(Beginning of Excerpted records)

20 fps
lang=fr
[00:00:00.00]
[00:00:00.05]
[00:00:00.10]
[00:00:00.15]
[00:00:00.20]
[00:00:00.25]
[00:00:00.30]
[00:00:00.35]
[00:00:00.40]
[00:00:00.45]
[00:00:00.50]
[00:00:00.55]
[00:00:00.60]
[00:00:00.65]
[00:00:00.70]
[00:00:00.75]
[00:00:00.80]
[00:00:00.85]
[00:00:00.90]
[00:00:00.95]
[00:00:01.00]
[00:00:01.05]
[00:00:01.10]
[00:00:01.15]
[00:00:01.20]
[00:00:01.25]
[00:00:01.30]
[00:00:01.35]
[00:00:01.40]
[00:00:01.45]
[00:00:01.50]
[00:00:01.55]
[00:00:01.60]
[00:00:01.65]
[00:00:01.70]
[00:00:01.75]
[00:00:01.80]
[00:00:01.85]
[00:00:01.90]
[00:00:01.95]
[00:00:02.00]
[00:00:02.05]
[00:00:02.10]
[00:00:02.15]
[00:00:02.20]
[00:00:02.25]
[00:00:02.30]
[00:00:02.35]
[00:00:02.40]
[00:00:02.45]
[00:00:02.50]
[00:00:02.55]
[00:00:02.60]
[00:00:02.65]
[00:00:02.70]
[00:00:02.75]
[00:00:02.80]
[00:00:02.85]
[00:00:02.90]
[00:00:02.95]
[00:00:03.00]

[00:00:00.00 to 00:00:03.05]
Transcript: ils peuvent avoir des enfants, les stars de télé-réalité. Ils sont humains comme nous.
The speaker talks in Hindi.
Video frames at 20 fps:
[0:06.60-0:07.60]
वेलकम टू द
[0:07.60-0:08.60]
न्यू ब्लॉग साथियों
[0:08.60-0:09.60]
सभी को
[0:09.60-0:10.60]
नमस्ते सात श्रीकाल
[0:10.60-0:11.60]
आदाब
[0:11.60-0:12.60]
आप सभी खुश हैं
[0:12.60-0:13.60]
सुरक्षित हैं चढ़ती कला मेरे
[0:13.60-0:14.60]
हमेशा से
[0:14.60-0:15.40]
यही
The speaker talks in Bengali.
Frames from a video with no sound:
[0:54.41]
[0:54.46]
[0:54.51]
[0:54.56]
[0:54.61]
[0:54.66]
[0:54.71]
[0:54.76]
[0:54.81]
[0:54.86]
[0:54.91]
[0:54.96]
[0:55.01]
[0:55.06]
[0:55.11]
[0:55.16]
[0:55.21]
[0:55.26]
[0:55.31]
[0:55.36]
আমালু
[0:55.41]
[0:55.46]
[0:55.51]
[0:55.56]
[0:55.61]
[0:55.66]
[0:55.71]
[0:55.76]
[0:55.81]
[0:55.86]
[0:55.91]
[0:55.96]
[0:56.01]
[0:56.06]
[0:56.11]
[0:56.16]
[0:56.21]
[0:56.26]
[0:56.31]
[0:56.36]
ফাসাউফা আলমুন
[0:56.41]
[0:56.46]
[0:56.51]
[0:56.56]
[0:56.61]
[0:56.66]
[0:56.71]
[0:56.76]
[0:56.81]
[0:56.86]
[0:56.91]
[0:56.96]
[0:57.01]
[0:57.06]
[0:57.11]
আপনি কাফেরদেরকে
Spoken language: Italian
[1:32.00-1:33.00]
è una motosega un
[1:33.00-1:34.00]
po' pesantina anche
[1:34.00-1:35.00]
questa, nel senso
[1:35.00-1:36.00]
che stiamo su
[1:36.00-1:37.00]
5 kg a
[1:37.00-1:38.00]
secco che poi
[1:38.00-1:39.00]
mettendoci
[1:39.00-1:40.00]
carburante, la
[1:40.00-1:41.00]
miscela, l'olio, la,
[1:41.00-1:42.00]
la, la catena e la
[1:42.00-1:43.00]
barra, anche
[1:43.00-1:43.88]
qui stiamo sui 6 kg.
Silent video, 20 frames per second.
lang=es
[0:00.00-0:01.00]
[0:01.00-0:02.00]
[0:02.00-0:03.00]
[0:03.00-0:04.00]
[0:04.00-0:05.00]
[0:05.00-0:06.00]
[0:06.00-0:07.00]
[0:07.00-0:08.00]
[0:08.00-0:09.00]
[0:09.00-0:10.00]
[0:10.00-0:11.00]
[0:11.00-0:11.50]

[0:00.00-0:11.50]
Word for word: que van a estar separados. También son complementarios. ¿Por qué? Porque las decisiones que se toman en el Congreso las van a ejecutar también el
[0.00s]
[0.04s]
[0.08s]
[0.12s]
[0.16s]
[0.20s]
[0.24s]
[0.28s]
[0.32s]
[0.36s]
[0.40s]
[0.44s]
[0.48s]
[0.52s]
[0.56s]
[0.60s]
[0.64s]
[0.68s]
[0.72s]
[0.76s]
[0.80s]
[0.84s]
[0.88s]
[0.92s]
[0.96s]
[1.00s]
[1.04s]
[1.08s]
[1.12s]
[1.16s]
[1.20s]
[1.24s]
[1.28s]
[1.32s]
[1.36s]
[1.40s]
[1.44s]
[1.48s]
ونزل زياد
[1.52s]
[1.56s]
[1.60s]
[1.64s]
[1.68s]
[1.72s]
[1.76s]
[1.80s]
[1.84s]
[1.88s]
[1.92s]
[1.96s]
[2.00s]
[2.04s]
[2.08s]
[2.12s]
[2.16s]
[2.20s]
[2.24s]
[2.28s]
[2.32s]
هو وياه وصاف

(End of Excerpted records)

About this exercise.
Give the records again, complete and exact.

Solved problem.
20 fps
lang=fr
[00:00:00.00]
[00:00:00.05]
[00:00:00.10]
[00:00:00.15]
[00:00:00.20]
[00:00:00.25]
[00:00:00.30]
[00:00:00.35]
[00:00:00.40]
[00:00:00.45]
[00:00:00.50]
[00:00:00.55]
[00:00:00.60]
[00:00:00.65]
[00:00:00.70]
[00:00:00.75]
[00:00:00.80]
[00:00:00.85]
[00:00:00.90]
[00:00:00.95]
[00:00:01.00]
[00:00:01.05]
[00:00:01.10]
[00:00:01.15]
[00:00:01.20]
[00:00:01.25]
[00:00:01.30]
[00:00:01.35]
[00:00:01.40]
[00:00:01.45]
[00:00:01.50]
[00:00:01.55]
[00:00:01.60]
[00:00:01.65]
[00:00:01.70]
[00:00:01.75]
[00:00:01.80]
[00:00:01.85]
[00:00:01.90]
[00:00:01.95]
[00:00:02.00]
[00:00:02.05]
[00:00:02.10]
[00:00:02.15]
[00:00:02.20]
[00:00:02.25]
[00:00:02.30]
[00:00:02.35]
[00:00:02.40]
[00:00:02.45]
[00:00:02.50]
[00:00:02.55]
[00:00:02.60]
[00:00:02.65]
[00:00:02.70]
[00:00:02.75]
[00:00:02.80]
[00:00:02.85]
[00:00:02.90]
[00:00:02.95]
[00:00:03.00]

[00:00:00.00 to 00:00:03.05]
Transcript: ils peuvent avoir des enfants, les stars de télé-réalité. Ils sont humains comme nous.
The speaker talks in Hindi.
Video frames at 20 fps:
[0:06.60-0:07.60]
वेलकम टू द
[0:07.60-0:08.60]
न्यू ब्लॉग साथियों
[0:08.60-0:09.60]
सभी को
[0:09.60-0:10.60]
नमस्ते सात श्रीकाल
[0:10.60-0:11.60]
आदाब
[0:11.60-0:12.60]
आप सभी खुश हैं
[0:12.60-0:13.60]
सुरक्षित हैं चढ़ती कला मेरे
[0:13.60-0:14.60]
हमेशा से
[0:14.60-0:15.40]
यही
The speaker talks in Bengali.
Frames from a video with no sound:
[0:54.41]
[0:54.46]
[0:54.51]
[0:54.56]
[0:54.61]
[0:54.66]
[0:54.71]
[0:54.76]
[0:54.81]
[0:54.86]
[0:54.91]
[0:54.96]
[0:55.01]
[0:55.06]
[0:55.11]
[0:55.16]
[0:55.21]
[0:55.26]
[0:55.31]
[0:55.36]
আমালু
[0:55.41]
[0:55.46]
[0:55.51]
[0:55.56]
[0:55.61]
[0:55.66]
[0:55.71]
[0:55.76]
[0:55.81]
[0:55.86]
[0:55.91]
[0:55.96]
[0:56.01]
[0:56.06]
[0:56.11]
[0:56.16]
[0:56.21]
[0:56.26]
[0:56.31]
[0:56.36]
ফাসাউফা আলমুন
[0:56.41]
[0:56.46]
[0:56.51]
[0:56.56]
[0:56.61]
[0:56.66]
[0:56.71]
[0:56.76]
[0:56.81]
[0:56.86]
[0:56.91]
[0:56.96]
[0:57.01]
[0:57.06]
[0:57.11]
আপনি কাফেরদেরকে
Spoken language: Italian
[1:32.00-1:33.00]
è una motosega un
[1:33.00-1:34.00]
po' pesantina anche
[1:34.00-1:35.00]
questa, nel senso
[1:35.00-1:36.00]
che stiamo su
[1:36.00-1:37.00]
5 kg a
[1:37.00-1:38.00]
secco che poi
[1:38.00-1:39.00]
mettendoci
[1:39.00-1:40.00]
carburante, la
[1:40.00-1:41.00]
miscela, l'olio, la,
[1:41.00-1:42.00]
la, la catena e la
[1:42.00-1:43.00]
barra, anche
[1:43.00-1:43.88]
qui stiamo sui 6 kg.
Silent video, 20 frames per second.
lang=es
[0:00.00-0:01.00]
[0:01.00-0:02.00]
[0:02.00-0:03.00]
[0:03.00-0:04.00]
[0:04.00-0:05.00]
[0:05.00-0:06.00]
[0:06.00-0:07.00]
[0:07.00-0:08.00]
[0:08.00-0:09.00]
[0:09.00-0:10.00]
[0:10.00-0:11.00]
[0:11.00-0:11.50]

[0:00.00-0:11.50]
Word for word: que van a estar separados. También son complementarios. ¿Por qué? Porque las decisiones que se toman en el Congreso las van a ejecutar también el
[0.00s]
[0.04s]
[0.08s]
[0.12s]
[0.16s]
[0.20s]
[0.24s]
[0.28s]
[0.32s]
[0.36s]
[0.40s]
[0.44s]
[0.48s]
[0.52s]
[0.56s]
[0.60s]
[0.64s]
[0.68s]
[0.72s]
[0.76s]
[0.80s]
[0.84s]
[0.88s]
[0.92s]
[0.96s]
[1.00s]
[1.04s]
[1.08s]
[1.12s]
[1.16s]
[1.20s]
[1.24s]
[1.28s]
[1.32s]
[1.36s]
[1.40s]
[1.44s]
[1.48s]
ونزل زياد
[1.52s]
[1.56s]
[1.60s]
[1.64s]
[1.68s]
[1.72s]
[1.76s]
[1.80s]
[1.84s]
[1.88s]
[1.92s]
[1.96s]
[2.00s]
[2.04s]
[2.08s]
[2.12s]
[2.16s]
[2.20s]
[2.24s]
[2.28s]
[2.32s]
هو وياه وصاف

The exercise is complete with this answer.